God Is Our Navigator

I looked out the window and it was impossible to know where I was except in the air. Clouds surrounded the plane taking me from Fort Worth to Atlanta. Up, down, in front of me, and behind – clouds.

I wasn’t worried. The pilot knew where we were in relation to other planes and to the ground. I could just sit back and enjoy the journey confident we’d arrive in Atlanta and nowhere else.

I want to rest like this in my relationship with God.

God isn’t just my pilot. He’s my navigator, chief mechanic, and flight attendant. He meets my needs, knows what’s wrong and can fix it, plots the best journey for me, and gets me there. He always has. Looking back reminds me of His goodness.
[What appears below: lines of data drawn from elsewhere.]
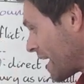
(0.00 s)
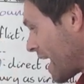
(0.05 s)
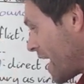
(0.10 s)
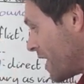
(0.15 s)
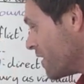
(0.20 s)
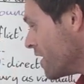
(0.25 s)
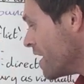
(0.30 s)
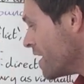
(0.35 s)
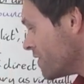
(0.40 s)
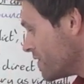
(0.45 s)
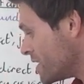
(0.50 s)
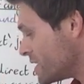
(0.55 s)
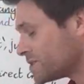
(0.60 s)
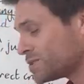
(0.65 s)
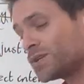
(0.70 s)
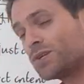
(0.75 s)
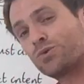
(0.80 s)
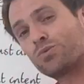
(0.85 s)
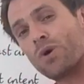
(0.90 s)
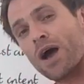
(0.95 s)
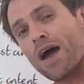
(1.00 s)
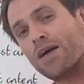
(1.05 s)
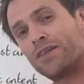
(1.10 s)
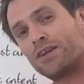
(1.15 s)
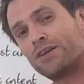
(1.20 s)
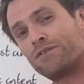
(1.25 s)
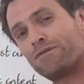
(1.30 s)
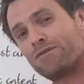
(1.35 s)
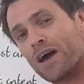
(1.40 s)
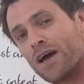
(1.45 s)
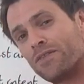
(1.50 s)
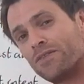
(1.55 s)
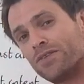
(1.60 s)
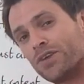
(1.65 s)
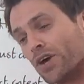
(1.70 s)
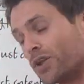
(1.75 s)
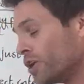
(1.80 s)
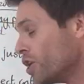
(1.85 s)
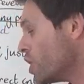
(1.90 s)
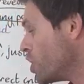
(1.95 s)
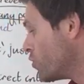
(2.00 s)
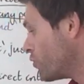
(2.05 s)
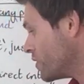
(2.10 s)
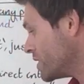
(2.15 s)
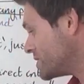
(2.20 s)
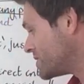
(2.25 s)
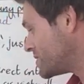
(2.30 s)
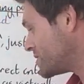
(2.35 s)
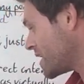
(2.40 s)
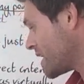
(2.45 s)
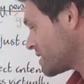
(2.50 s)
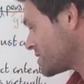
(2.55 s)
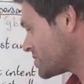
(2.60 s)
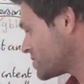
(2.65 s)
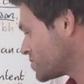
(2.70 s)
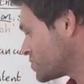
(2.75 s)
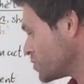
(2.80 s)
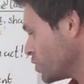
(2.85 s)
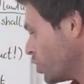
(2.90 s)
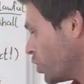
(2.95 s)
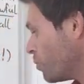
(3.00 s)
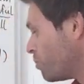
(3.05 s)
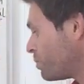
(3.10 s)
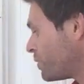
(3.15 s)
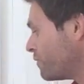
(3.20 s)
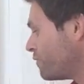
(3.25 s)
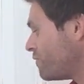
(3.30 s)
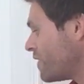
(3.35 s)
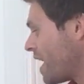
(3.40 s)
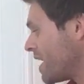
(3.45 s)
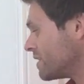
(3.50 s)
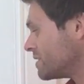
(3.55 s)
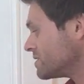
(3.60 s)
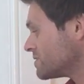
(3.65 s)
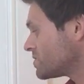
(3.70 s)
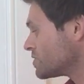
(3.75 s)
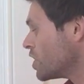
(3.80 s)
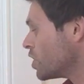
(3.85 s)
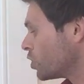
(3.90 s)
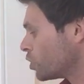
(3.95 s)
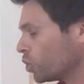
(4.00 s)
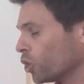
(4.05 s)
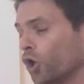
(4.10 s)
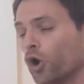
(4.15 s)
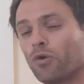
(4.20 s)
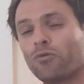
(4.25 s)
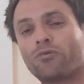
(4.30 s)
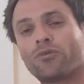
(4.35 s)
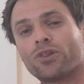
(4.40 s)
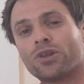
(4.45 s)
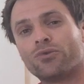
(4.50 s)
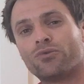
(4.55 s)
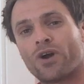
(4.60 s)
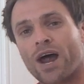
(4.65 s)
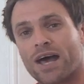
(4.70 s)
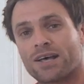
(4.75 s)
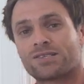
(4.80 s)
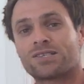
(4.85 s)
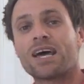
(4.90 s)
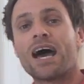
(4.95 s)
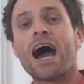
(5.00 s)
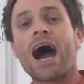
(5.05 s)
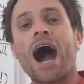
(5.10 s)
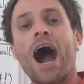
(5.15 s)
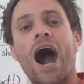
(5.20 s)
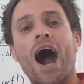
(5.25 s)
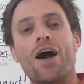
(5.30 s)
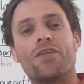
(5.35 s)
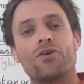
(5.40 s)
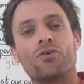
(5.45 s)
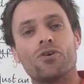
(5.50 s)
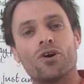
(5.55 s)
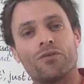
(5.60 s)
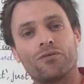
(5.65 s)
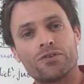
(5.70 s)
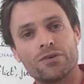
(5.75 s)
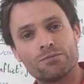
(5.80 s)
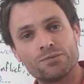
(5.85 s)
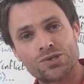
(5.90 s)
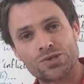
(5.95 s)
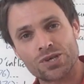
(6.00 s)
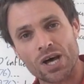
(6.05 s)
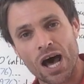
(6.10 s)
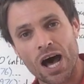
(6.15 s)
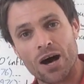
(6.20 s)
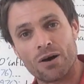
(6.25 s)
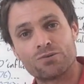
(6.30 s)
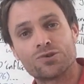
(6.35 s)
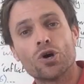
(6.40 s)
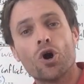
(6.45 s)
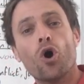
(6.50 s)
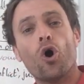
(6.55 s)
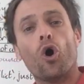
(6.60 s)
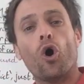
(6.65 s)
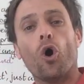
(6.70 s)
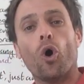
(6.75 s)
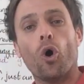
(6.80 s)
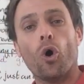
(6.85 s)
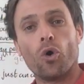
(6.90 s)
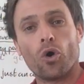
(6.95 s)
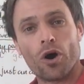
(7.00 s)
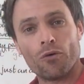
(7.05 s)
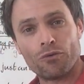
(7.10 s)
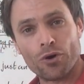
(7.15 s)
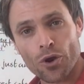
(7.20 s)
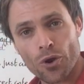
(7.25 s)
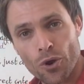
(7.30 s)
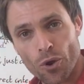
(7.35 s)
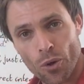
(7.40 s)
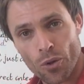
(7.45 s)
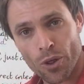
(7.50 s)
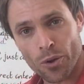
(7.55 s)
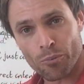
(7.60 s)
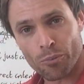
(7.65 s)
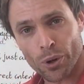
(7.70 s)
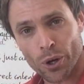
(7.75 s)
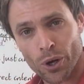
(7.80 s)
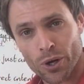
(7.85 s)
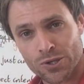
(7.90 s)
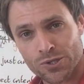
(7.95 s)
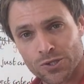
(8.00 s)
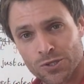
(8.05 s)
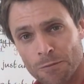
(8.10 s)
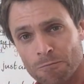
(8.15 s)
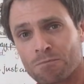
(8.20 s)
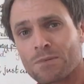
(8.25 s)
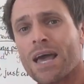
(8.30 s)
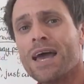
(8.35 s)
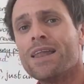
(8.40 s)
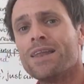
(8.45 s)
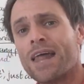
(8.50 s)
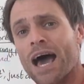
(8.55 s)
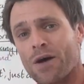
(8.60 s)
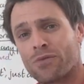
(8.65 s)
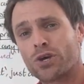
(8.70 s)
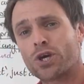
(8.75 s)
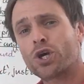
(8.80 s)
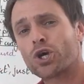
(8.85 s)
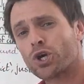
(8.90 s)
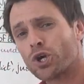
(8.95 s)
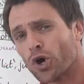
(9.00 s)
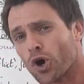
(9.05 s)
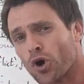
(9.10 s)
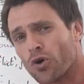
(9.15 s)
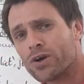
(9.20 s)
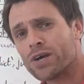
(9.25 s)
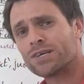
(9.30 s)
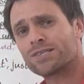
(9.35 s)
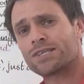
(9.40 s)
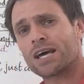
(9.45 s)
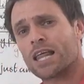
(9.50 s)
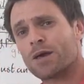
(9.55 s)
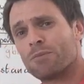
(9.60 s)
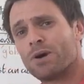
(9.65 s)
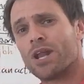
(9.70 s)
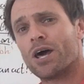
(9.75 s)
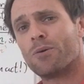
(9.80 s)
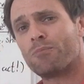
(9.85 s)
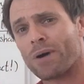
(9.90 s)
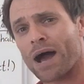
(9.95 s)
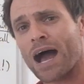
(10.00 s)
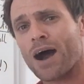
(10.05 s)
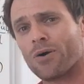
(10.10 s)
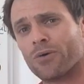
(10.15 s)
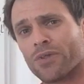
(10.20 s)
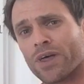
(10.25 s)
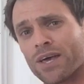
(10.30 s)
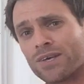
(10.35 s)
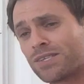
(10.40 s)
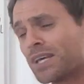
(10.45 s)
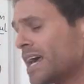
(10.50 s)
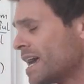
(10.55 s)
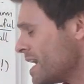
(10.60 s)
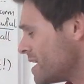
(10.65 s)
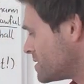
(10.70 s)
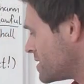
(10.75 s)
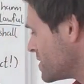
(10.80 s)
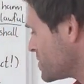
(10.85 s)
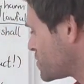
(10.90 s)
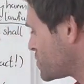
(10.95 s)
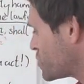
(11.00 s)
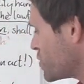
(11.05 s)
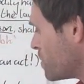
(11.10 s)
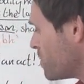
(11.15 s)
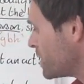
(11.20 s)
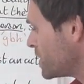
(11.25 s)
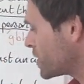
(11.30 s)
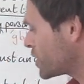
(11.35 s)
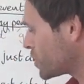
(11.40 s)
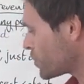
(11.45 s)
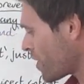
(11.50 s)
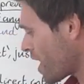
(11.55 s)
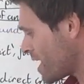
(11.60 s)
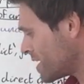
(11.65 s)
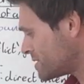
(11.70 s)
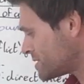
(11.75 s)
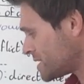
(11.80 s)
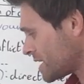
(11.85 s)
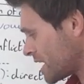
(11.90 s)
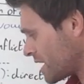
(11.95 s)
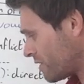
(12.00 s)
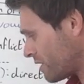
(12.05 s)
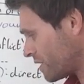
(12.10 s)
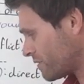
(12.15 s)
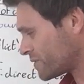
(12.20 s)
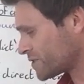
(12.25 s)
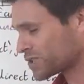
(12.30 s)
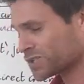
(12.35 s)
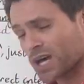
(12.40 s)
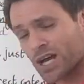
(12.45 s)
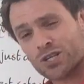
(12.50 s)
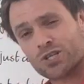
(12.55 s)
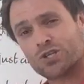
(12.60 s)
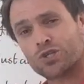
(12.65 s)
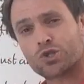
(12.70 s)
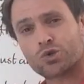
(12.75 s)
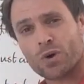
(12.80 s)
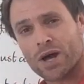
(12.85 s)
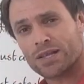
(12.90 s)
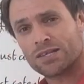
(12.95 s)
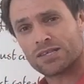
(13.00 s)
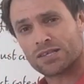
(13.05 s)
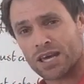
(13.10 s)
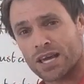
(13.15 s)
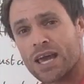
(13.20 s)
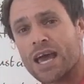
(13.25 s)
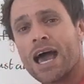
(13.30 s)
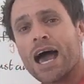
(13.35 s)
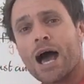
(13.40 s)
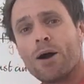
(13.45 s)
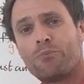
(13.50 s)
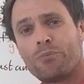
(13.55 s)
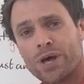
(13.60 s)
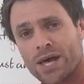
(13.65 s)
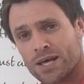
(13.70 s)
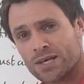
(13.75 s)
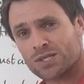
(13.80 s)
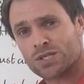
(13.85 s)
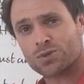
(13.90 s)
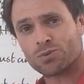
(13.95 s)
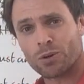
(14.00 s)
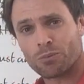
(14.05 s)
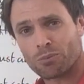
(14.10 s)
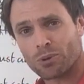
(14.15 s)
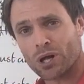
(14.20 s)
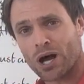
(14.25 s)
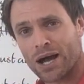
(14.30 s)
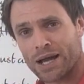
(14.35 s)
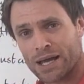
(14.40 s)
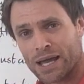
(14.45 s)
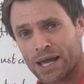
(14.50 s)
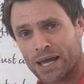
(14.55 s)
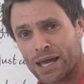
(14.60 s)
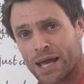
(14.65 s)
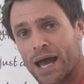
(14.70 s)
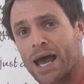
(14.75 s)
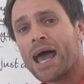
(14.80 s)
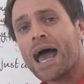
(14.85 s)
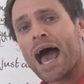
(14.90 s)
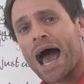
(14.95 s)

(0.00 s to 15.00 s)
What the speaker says: again. This is where the defendant resists or prevents lawful arrest either of themselves or of another person. Now, the curious element about this is that some of the criteria for Section 20 appears to apply here,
This flight was non-stop. Direct flights like this are my preference. Life doesn’t work like that. There are very few direct flights. Before founding Celebrate Kids, Inc., I taught second graders, coached basketball and volleyball, earned a Ph.D., volunteered as a school board member, and was a professor. Every one of these experiences is valuable to me. Every one! Together they form a foundation for Celebrate Kids and all that I do now.

Today is Related to Tomorrow

But there’s more. Looking back further allows me to see how much of my childhood mattered to the purposes God designed me to fulfill and people’s needs He has asked me to help meet.

When I was about 10-years-old, my parents enrolled me in children’s theater. I joke that maybe it was so I would talk somewhere else. Yes, I was a Chatty Kathy, and I’m grateful I wasn’t told to be quiet all the time. I don’t believe I’d be a speaker and author today if my parents would have raised me that way. In theater I learned to use my voice well and body language and gestures, too.

My mom took my brother and me to the library all the time. I won the summer reading award for reading more books than other kids my age. I still own, Little Men, the book I chose as a reward. I keep it on a shelf in my bedroom. Reading was enjoyable and probably motivated me to become a teacher more than I realized at the time.

Also, as you might know from hearing me use him as an example, my grandfather was the mayor of our city when I was about 10-18 years old. My brother, Dave, and cousin, Terry, produced a little newspaper called The Cousins Gazette. Guess who was one of their reporters on election night? Yours truly! On election nights, I left the newspaper office (a bedroom on the upper level of our grandparents’ home) and headed to the first floor and the basement. I asked men and women the questions Dave and Terry gave me. I remember my pad of paper and pencil well. I felt so mature! After I interviewed enough people, I returned to the office, turned in my notes, and Dave or Terry wrote the article using quotes I received.

God used these experiences to birth within me a love of using words powerfully for good. Interviewing and writing for Dave and Terry was fun. Listening to my grandfather use words well and influentially on election nights and through his two terms taught me a lot. His picture, while giving a speech, hangs above my desk. He’s one of my heroes.

When I told my parents I didn’t like being tall and clumsy, they enrolled me in dance lessons. God used these, too, as part of my firm foundation. I took lessons for years and enjoyed teaching dance, too. I became comfortable in my own skin and became coordinated. Now I’m okay standing before thousands of people.

I also babysat for hours and hours, began teaching Sunday school when I was a junior in high school, and taught many children’s messages in Sunday services for years. My love for children and teaching has always been a part of my life.

God’s navigation of your children’s lives has begun. It won’t begin someday. He is already at work. Today is related to tomorrow. Listen and watch. Be active as my parents were. Decisions you make today change their decisions. All these decisions together are related to everything about their futures.

Life is not a direct flight. That’s a good thing.